# Description of the task:
Only an exact copy of the entries, stripped of pictures, will serve as the answer.

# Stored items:
◆ ◆ ◆

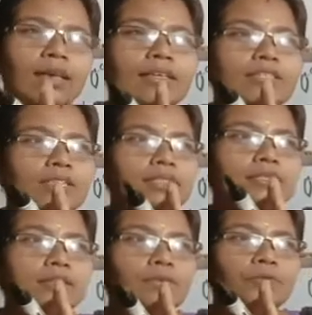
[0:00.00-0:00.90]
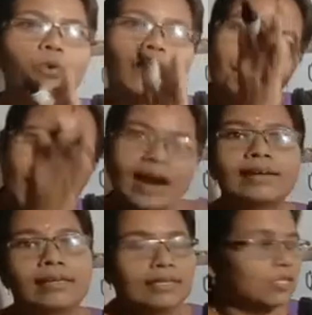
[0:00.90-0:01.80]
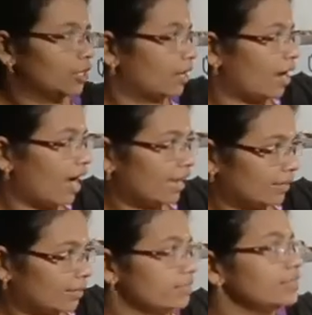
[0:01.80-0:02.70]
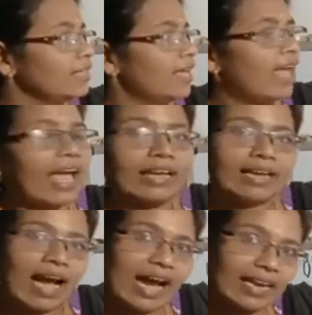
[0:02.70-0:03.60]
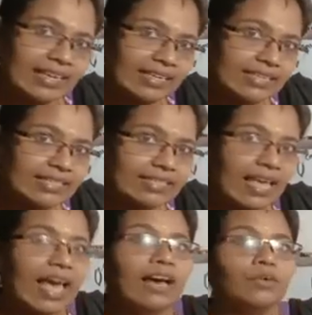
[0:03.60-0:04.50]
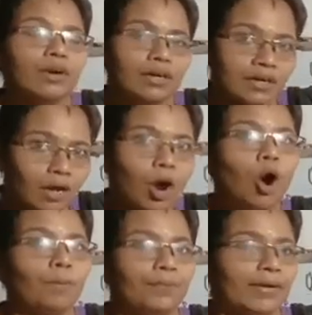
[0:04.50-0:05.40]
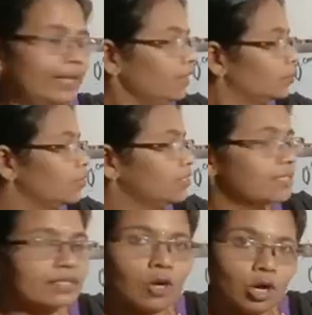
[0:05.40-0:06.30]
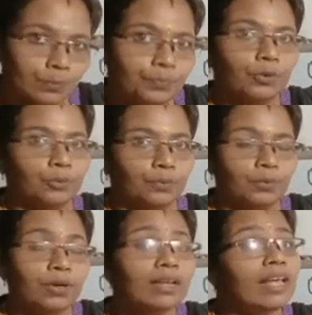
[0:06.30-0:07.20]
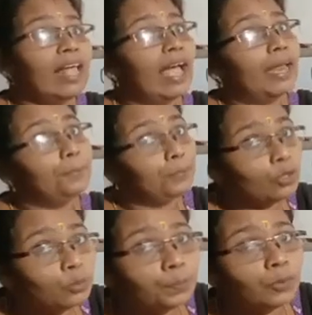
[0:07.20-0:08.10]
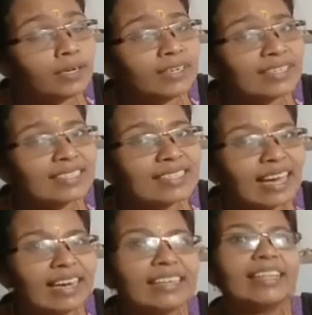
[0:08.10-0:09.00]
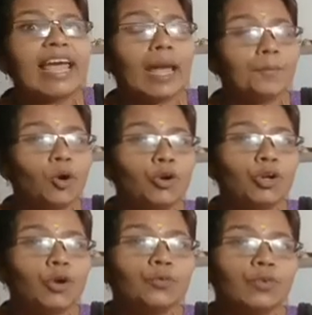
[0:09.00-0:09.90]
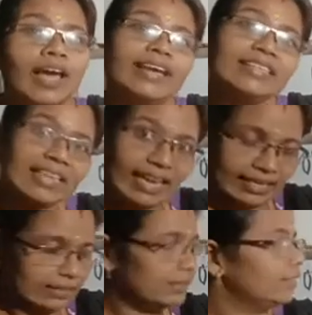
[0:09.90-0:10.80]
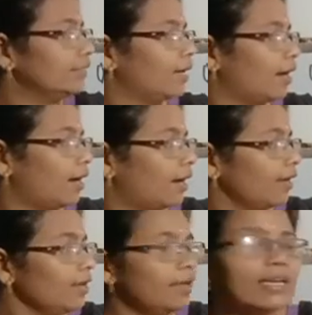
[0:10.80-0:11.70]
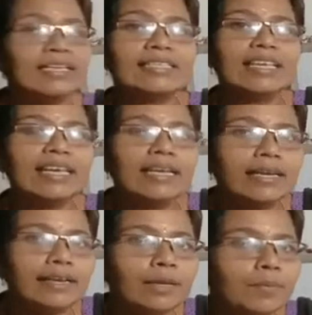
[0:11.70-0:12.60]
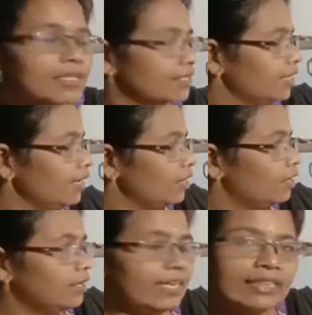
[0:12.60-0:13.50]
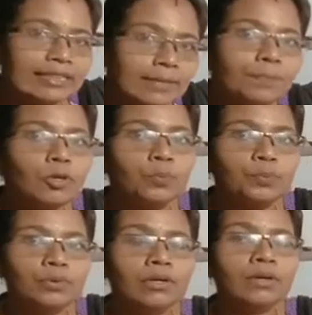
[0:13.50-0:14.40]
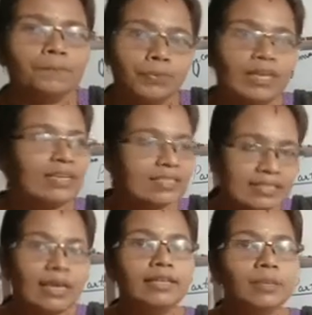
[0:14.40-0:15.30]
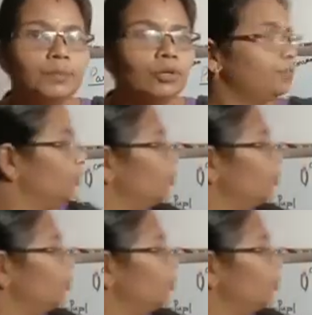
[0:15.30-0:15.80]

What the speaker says: just for partition, iris, and iris have a opening which is called pupil, and pupil decide the amount of light enter the eye. Ciliary muscle in the pupil, inside the pupil you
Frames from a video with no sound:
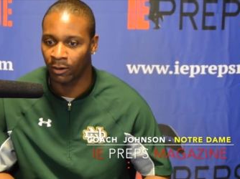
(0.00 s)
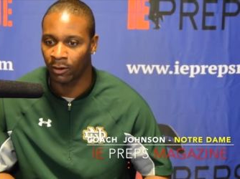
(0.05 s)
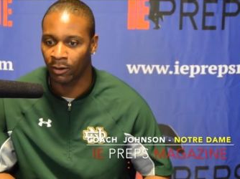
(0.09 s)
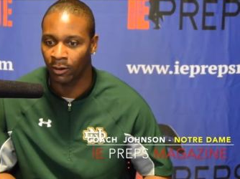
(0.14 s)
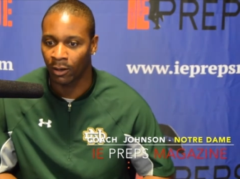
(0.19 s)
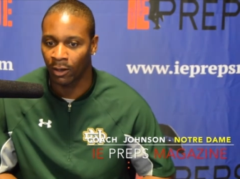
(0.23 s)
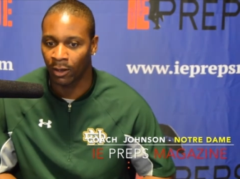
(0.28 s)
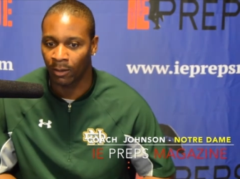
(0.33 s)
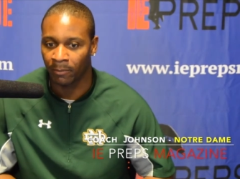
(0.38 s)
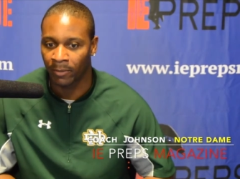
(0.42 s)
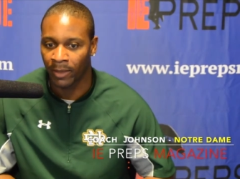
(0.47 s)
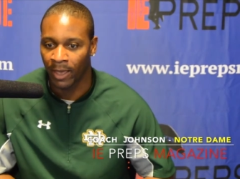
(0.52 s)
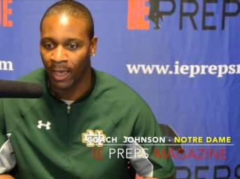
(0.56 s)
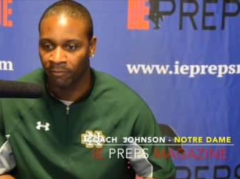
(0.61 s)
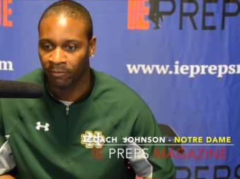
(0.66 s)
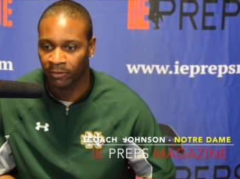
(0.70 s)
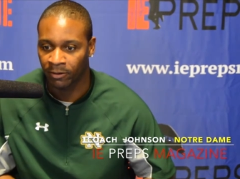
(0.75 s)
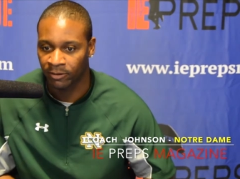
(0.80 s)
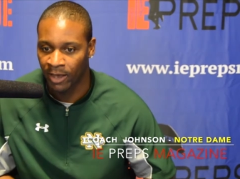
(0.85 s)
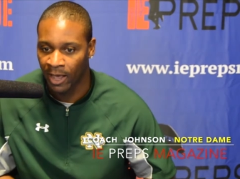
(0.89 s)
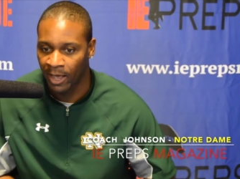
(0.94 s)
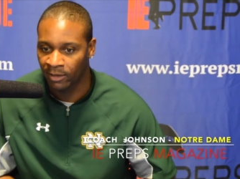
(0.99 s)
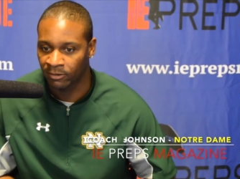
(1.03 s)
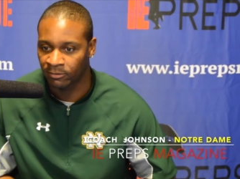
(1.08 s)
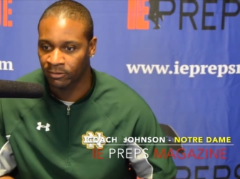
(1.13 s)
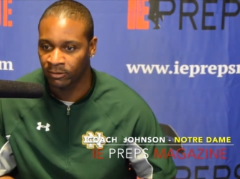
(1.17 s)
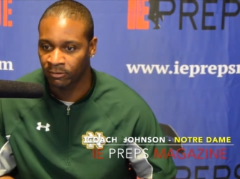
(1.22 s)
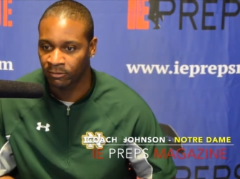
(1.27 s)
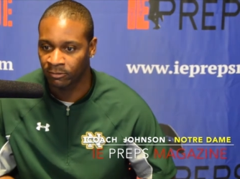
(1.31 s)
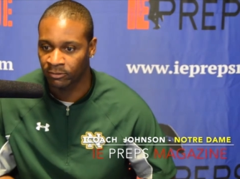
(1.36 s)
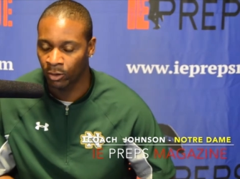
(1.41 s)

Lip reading: our Catholic diocese.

◆ ◆ ◆

# Response to the task:
[0:00.00-0:00.90]
[0:00.90-0:01.80]
[0:01.80-0:02.70]
[0:02.70-0:03.60]
[0:03.60-0:04.50]
[0:04.50-0:05.40]
[0:05.40-0:06.30]
[0:06.30-0:07.20]
[0:07.20-0:08.10]
[0:08.10-0:09.00]
[0:09.00-0:09.90]
[0:09.90-0:10.80]
[0:10.80-0:11.70]
[0:11.70-0:12.60]
[0:12.60-0:13.50]
[0:13.50-0:14.40]
[0:14.40-0:15.30]
[0:15.30-0:15.80]

What the speaker says: just for partition, iris, and iris have a opening which is called pupil, and pupil decide the amount of light enter the eye. Ciliary muscle in the pupil, inside the pupil you
Frames from a video with no sound:
(0.00 s)
(0.05 s)
(0.09 s)
(0.14 s)
(0.19 s)
(0.23 s)
(0.28 s)
(0.33 s)
(0.38 s)
(0.42 s)
(0.47 s)
(0.52 s)
(0.56 s)
(0.61 s)
(0.66 s)
(0.70 s)
(0.75 s)
(0.80 s)
(0.85 s)
(0.89 s)
(0.94 s)
(0.99 s)
(1.03 s)
(1.08 s)
(1.13 s)
(1.17 s)
(1.22 s)
(1.27 s)
(1.31 s)
(1.36 s)
(1.41 s)

Lip reading: our Catholic diocese.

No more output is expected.